Svitlana Matviyenko is an assistant professor of critical media analysis at the School of Communication at Simon Fraser University in Canada. Her research and teaching activities focus on cyber warfare, digital militarism, Soviet and post-Soviet technopolitics, nuclear colonialism, and the arming of the energy infrastructure during the Russia-Ukraine war. She is co-author of “Cyberwar and Revolution: Digital Subterfuge in Global Capitalism”, winner of the 2019 book prize in the Science Technology and Art in International Relations category of the International Studies Association, and of the Gertrude J. Robinson Book Prize of the Canadian Communication Association 2020. Her text “Terrorumgevungen” was recently published in German in the anthology “Aus dem Nebel des Krieg. Die Gegenwart der Ukraine” (Suhrkamp Verlag, Berlin 2023).

Susan Sontag

Susan Sontag (1933 – 2004) was a writer, critic, filmmaker, playwright and professor. She wrote numerous book-length essays, novels, and plays. Some of her most famous works deal with AIDS and disease, photography, aesthetics, and morality. During the Vietnam War, she traveled to Hanoi in 1968, and during the Yugoslav War in 1993, she left for Bosnia and lived in Sarajevo for three years during the siege of the city.
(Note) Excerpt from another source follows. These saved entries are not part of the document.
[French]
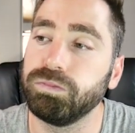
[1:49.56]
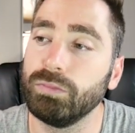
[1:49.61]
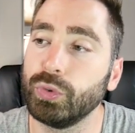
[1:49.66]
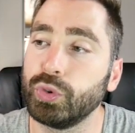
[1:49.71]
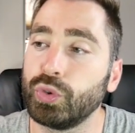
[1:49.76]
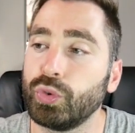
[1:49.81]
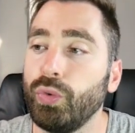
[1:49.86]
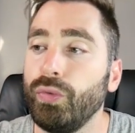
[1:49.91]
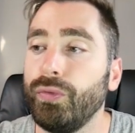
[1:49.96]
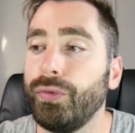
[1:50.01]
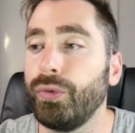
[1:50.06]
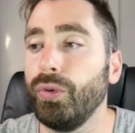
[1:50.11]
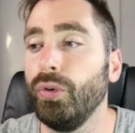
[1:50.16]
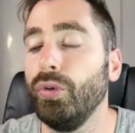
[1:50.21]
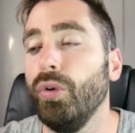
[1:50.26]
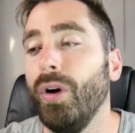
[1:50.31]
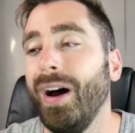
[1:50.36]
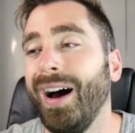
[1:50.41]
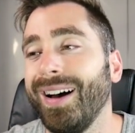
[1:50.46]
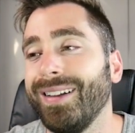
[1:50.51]
je trouve que
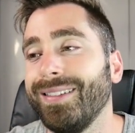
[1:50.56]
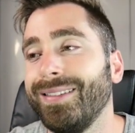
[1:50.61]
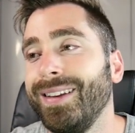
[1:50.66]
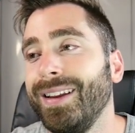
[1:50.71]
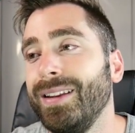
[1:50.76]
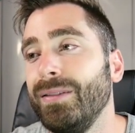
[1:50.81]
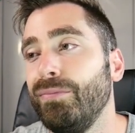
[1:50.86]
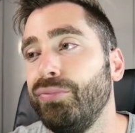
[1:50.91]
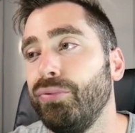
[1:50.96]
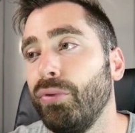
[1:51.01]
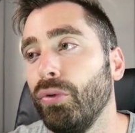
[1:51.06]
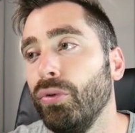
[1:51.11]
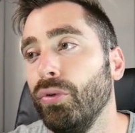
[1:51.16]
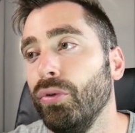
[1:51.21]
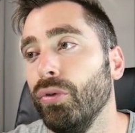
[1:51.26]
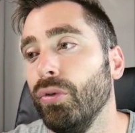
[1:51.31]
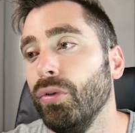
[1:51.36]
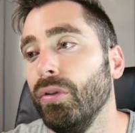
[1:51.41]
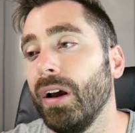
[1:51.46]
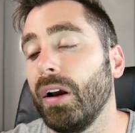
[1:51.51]
le Harden pour
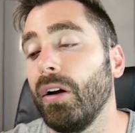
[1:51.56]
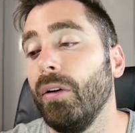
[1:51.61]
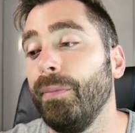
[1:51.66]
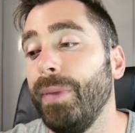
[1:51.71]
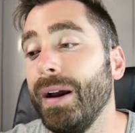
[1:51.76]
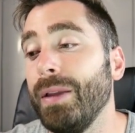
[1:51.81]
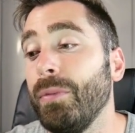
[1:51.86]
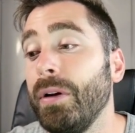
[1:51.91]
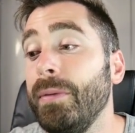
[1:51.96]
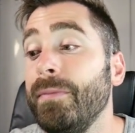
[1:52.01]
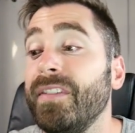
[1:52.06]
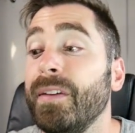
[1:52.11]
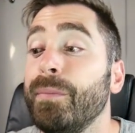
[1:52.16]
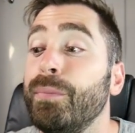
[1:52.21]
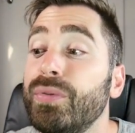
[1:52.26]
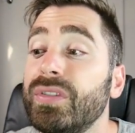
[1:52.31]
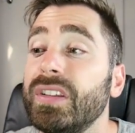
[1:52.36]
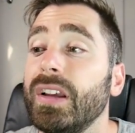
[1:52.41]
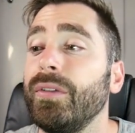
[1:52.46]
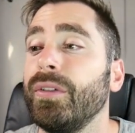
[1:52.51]
le, la campagne, moi il me fait
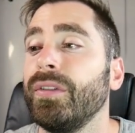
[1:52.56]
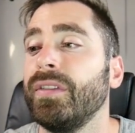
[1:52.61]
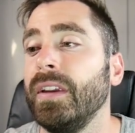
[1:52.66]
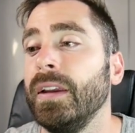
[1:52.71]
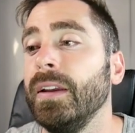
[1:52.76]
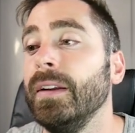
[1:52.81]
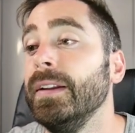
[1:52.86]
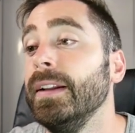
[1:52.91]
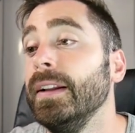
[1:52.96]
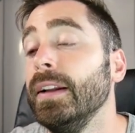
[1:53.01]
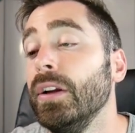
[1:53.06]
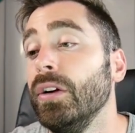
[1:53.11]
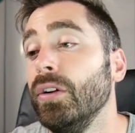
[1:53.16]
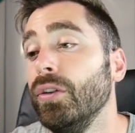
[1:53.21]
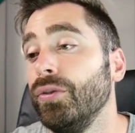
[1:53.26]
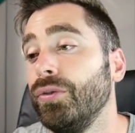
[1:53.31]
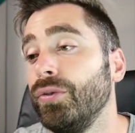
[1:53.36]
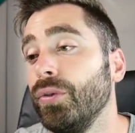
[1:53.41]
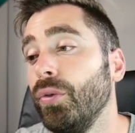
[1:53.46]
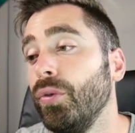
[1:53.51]
plus avancer.
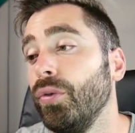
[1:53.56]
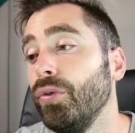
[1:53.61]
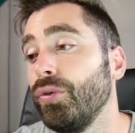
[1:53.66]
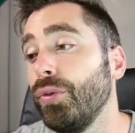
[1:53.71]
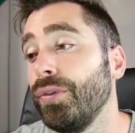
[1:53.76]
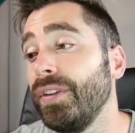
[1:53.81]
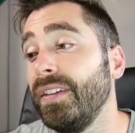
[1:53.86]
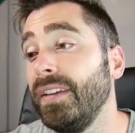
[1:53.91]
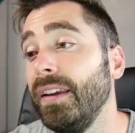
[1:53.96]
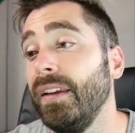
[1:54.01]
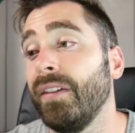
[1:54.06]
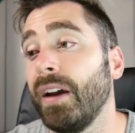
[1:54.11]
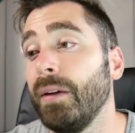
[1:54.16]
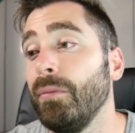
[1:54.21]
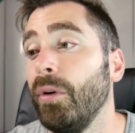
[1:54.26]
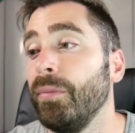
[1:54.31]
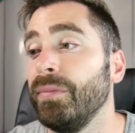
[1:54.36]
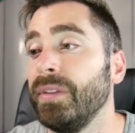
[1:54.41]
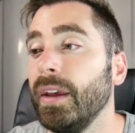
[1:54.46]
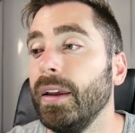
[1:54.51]
Son, son CC est
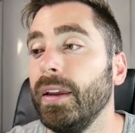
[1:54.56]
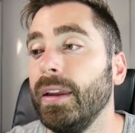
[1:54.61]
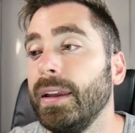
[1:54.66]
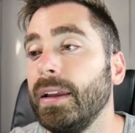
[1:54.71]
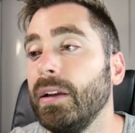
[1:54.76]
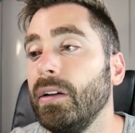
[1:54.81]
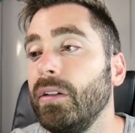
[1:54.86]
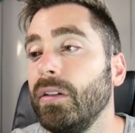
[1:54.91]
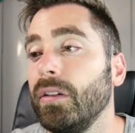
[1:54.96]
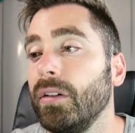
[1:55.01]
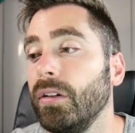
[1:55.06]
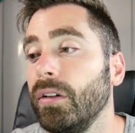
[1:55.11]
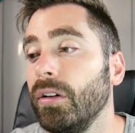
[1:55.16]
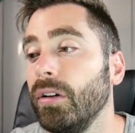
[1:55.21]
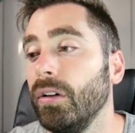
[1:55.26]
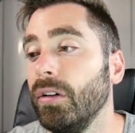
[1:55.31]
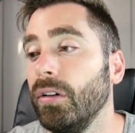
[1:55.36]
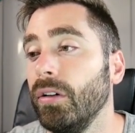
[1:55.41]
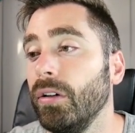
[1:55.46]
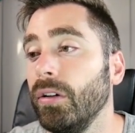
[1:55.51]
vraiment bien, et quand,
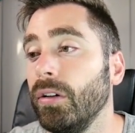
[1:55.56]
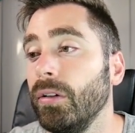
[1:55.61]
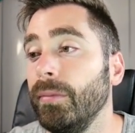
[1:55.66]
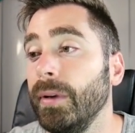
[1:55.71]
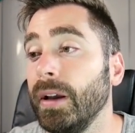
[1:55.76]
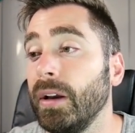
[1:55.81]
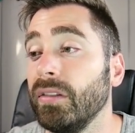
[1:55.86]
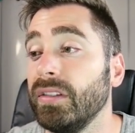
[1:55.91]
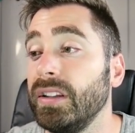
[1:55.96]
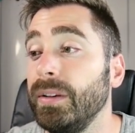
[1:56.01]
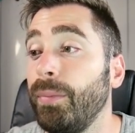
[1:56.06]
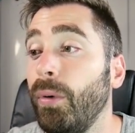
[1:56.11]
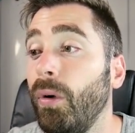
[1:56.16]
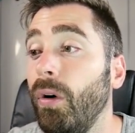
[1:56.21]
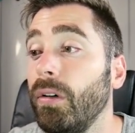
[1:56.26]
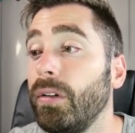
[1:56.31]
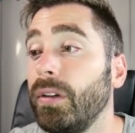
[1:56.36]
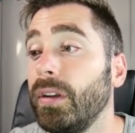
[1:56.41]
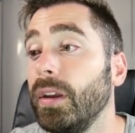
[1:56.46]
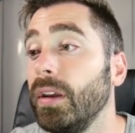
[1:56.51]
ben, quand il
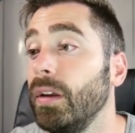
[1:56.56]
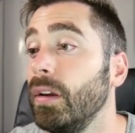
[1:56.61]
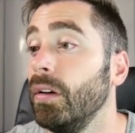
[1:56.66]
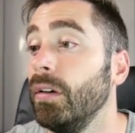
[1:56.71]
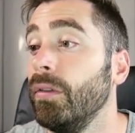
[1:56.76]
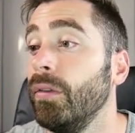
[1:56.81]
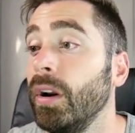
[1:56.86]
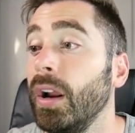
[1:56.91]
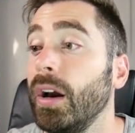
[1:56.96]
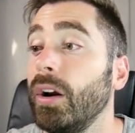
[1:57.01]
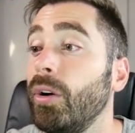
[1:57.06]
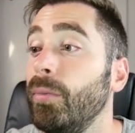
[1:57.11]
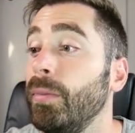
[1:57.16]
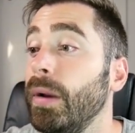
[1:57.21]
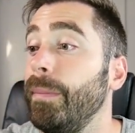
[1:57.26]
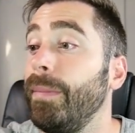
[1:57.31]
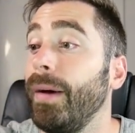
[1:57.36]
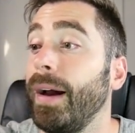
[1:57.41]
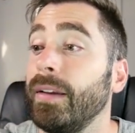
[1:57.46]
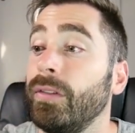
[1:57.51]
proc, et voilà, comme
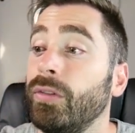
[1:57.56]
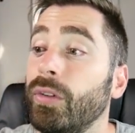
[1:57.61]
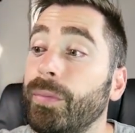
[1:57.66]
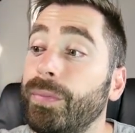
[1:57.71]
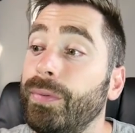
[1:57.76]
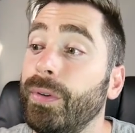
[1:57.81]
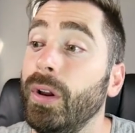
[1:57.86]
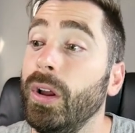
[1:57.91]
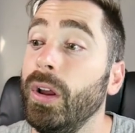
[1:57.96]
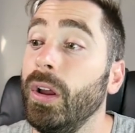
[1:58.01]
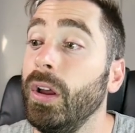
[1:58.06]
là par exemple,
Her work has been recognized by numerous awards and scholarships, including the Rockefeller Foundation Grant, the Guggenheim Foundation Fellowship, and the Jerusalem Prize for the Freedom of the Individual in Society.

Tactical Tech

The Tactical Technology Collective, or Tactical Tech for short, brings together artists, hackers and activists and was founded in Amsterdam in 2003. The collective is growing steadily and has opened informal offices worldwide, from Amman to Brighton to Bangalore. In 2012, the extended international team found a permanent home in Berlin. Since its inception, Tactical Tech has developed hundreds of interventions and resources in collaboration with local partners and employees around the world. These freely accessible resources promote media and digital skills and deal with topics such as misinformation and disinformation, technology and crises, and data and political influence.